Eyelids have a special role in the patient and our plastic surgery practice. While sagging cheeks and neck can have a distressing effect on the patient, drooping eyelids also create a functional as well as a cosmetic problem. In addition to aging, inherited anatomy can significantly change the eyelids. We inherit the shape of our faces to a large extent. For instance, eyes can be shallow or deep and have bony support that is sometimes insufficient. In addition, functional changes in anatomy can occur with aging.
A person who has inherited shallow eyes with minimal bony support in the brow or cheek area is more prone to develop functional problems. Aging causes drooping of the brow which should be considered separate but contributory towards the fullness of the upper eyelid. Brow droop or ptosis may require a separate treatment. In addition, sagging of the lower eyelid can be problematic. The lower eyelid is like a hammock strung between two ropes. A small cartilage plate called the tarsal plate stiffens the upper and lower eyelid margin. Tendons at the nasal side and lateral side stiffen and support the eyelid. As we age, the tendons stretch and allow the eyelid to sag, e.g. the hammock sags as the ropes stretch. Other factors, including a lack of bony support, can add to the problem. Sagging eyelids then contribute to a functional lack of protection and dry eye. Decreasing tear production with age also contributes to this dry eye problem. Dry eye can be treated in some patients with drops but also may require more extensive treatment, even surgery.

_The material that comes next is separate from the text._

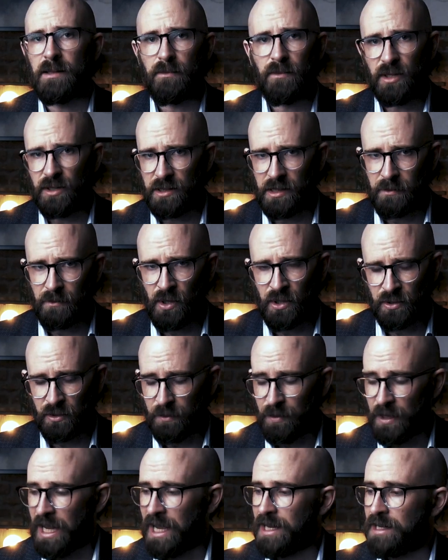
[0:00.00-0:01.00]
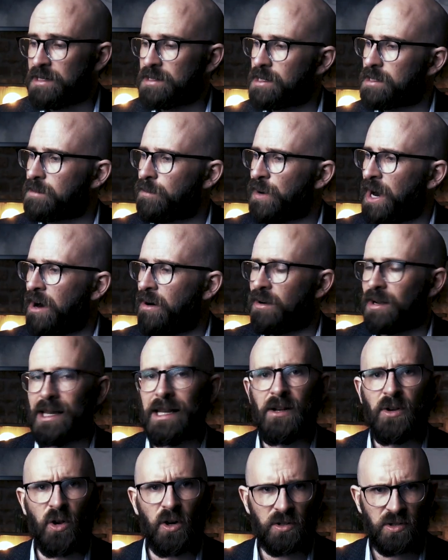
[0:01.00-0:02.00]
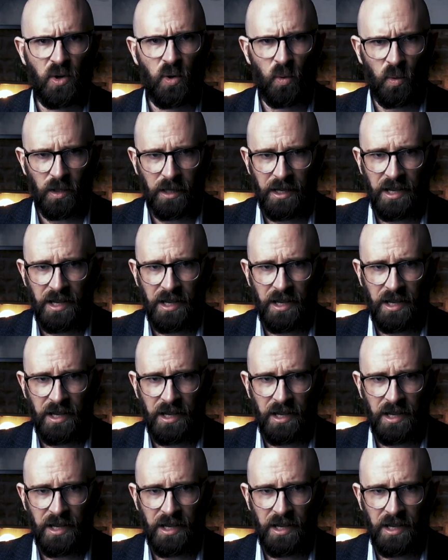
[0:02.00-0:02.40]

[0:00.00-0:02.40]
and building model planes is apparently not cool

As the brow sags it contributes to excess skin and bunching of the upper eyelids. Although not correcting the sagging brow, a simple skin excision of the upper eyelid sometimes is sufficient to help the fullness. In other circumstances, Botox treatment of the brow or surgical treatment such as a brow lift can improve the upper eyelid. It has been said that while 75% of the cover for the eyeball is performed by the upper lid, the lower lid contributes 75% of the function in terms of protection, tear film, et cetera. As mentioned above, medical treatment may improve this but surgery may be necessary.
The eyelid anatomy is an important factor. As the lower eyelid sags with age the shape of the palpebral opening (exposed portion of the eyeball) will change. A lower eyelid that sags laterally fails to distribute the tear film and may even pull away from contact with the eyeball creating a situation known as ectropion, or scleral show. Patients may even complain of excessive tearing as well as dry eye, a conundrum created by dryness stimulating more tear production but poor drainage allows the tears to gather and drain laterally onto the cheek.
The appearance of the lower eyelid is frequently attributable to other non-functional factors. For instance, herniated fat or bags in the lower eyelids is due to a loss of support from the membrane holding the fat in the eye socket. In many instances this fat can be removed, perhaps without a scar showing. In addition, the tear trough or groove in the lower lid is created by the attachment of the eyelid muscle to the bony ridge at the lower part of the orbit. It is possible to correct this with fillers or surgery.
Surgery is frequently needed to improve both the appearance as well as the function of the eyelids. This should be considered on an individual basis with a surgeon knowledgeable about eyelid function and anatomy. Temporary swelling causing exposure and dryness of the eye is common following surgery and usually corrects itself with time. Head elevation, ice packs, and other means are used to reduce this. A risk of long-term exposure and perhaps need for additional surgery can be caused by excessive tissue removal. For this reason, I am prone to use lasers to shrink the lower eyelid skin without skin removal.